While I have a mathematical approach to gain a proxy for low price, in my book I discuss that even though numerical analysis is a very critical part of risk assessment, it can only take one so far. An investment decision always comes down to making a judgment call. Since the future will drive things, that judgment call will evaluate investment candidates for catalysts or business drivers. Uncertainty will always exist with stock investments because the future is uncertain. Catalysts don’t always pan out, but it’s important to research a business for potential catalysts — a business that is otherwise an investment candidate by the numbers.
Deep value, as primarily defined by the balance sheet under my investment approach, is rarely found in large, well-known and long-established companies.

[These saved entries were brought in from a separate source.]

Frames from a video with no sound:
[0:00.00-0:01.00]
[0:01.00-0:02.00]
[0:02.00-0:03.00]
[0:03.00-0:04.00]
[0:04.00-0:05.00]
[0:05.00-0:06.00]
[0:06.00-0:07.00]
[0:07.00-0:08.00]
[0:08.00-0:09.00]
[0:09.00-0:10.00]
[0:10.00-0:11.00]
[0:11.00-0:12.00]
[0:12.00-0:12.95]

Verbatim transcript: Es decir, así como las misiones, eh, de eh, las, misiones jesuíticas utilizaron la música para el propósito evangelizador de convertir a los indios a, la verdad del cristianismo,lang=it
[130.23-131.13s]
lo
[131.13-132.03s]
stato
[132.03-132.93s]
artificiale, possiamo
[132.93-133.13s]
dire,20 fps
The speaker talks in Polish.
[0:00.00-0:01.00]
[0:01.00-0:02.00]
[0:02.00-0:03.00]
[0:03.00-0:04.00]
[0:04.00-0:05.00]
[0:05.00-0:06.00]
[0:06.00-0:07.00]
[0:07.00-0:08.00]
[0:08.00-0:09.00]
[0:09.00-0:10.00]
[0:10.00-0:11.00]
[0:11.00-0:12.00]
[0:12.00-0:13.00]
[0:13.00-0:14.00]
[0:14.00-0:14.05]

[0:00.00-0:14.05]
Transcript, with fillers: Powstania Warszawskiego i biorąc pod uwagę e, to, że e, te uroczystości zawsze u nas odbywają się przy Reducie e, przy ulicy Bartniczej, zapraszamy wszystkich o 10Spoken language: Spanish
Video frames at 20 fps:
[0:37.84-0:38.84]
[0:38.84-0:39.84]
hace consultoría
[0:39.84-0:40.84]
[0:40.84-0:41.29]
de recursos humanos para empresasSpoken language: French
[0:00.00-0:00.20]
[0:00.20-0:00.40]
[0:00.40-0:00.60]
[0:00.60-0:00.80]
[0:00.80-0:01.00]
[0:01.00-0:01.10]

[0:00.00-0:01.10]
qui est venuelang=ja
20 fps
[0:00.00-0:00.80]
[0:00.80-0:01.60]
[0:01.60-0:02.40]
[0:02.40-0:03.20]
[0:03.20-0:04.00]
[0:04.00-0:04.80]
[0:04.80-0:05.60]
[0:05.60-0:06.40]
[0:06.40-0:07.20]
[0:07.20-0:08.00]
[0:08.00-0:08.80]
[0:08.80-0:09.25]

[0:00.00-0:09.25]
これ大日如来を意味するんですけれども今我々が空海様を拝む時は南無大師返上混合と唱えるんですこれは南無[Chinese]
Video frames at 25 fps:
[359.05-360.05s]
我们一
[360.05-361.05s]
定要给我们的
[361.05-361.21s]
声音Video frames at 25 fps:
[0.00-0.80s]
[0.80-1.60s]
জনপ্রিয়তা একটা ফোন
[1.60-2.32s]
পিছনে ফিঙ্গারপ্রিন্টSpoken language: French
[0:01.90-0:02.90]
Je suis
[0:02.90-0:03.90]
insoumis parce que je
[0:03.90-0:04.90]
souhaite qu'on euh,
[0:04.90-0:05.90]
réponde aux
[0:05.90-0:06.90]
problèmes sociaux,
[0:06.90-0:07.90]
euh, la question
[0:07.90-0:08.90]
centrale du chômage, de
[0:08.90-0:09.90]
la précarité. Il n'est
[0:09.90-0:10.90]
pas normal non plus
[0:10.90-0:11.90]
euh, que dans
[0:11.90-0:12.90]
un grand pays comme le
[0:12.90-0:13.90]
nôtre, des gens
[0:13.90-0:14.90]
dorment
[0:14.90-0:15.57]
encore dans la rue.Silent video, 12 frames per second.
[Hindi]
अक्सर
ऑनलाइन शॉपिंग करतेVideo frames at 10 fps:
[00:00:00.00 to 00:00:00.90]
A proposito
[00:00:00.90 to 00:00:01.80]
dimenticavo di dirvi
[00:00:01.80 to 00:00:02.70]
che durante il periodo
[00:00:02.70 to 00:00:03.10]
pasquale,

These companies are priced almost completely on earnings, often without regard to how much equity exists on the balance sheet. As I’ve mentioned before in posts, it’s not unusual to find big companies sporting large market caps where the balance sheets reveal negative stockholders’ equity. That is, the stock price is very positive while the stockholders’ equity revealed on the balance sheet is negative. But in the world of small companies, it is not so unusual to find market caps below the tangible shareholders’ equity.
Even though a company’s market cap may be below, perhaps well below, its tangible equity, it may be justified. The equity may possess low quality. As described in my book, that equity has to be broken down in order to discern the quality of the balance sheet equity. My approach defines deep value as high quality equity. Equity is a summary term for the excess of assets over liabilities (net assets). Quality as a descriptive term for equity, in my book (pun intended), denotes strong liquidity of the net assets first and then strong tangibility of net assets.
Since equity belongs to stockholders, when a stock is being priced below the value of “quality” equity, it is arguably a deep value. Yet, that deep value can go unnoticed and unrewarded unless a catalyst draws the attention of the investment community. As stated in my book, earnings drive stock prices. So, when a company is assigned a meager valuation (deep value) by market participants for its existing equity, we ideally want to observe something about the company that suggests its business is likely to be improving in the foreseeable future. I mentioned in my book that a history of profitability is important since profits increase balance sheet equity. However, that history is important, not because the past drives stock prices (it does not), but because ideally we want a business that makes money. When we find deep value where management is commenting in its most recent earnings press releases or conference calls, as examples, that the outlook for its operations is pointing north, we may indeed be looking at a buy.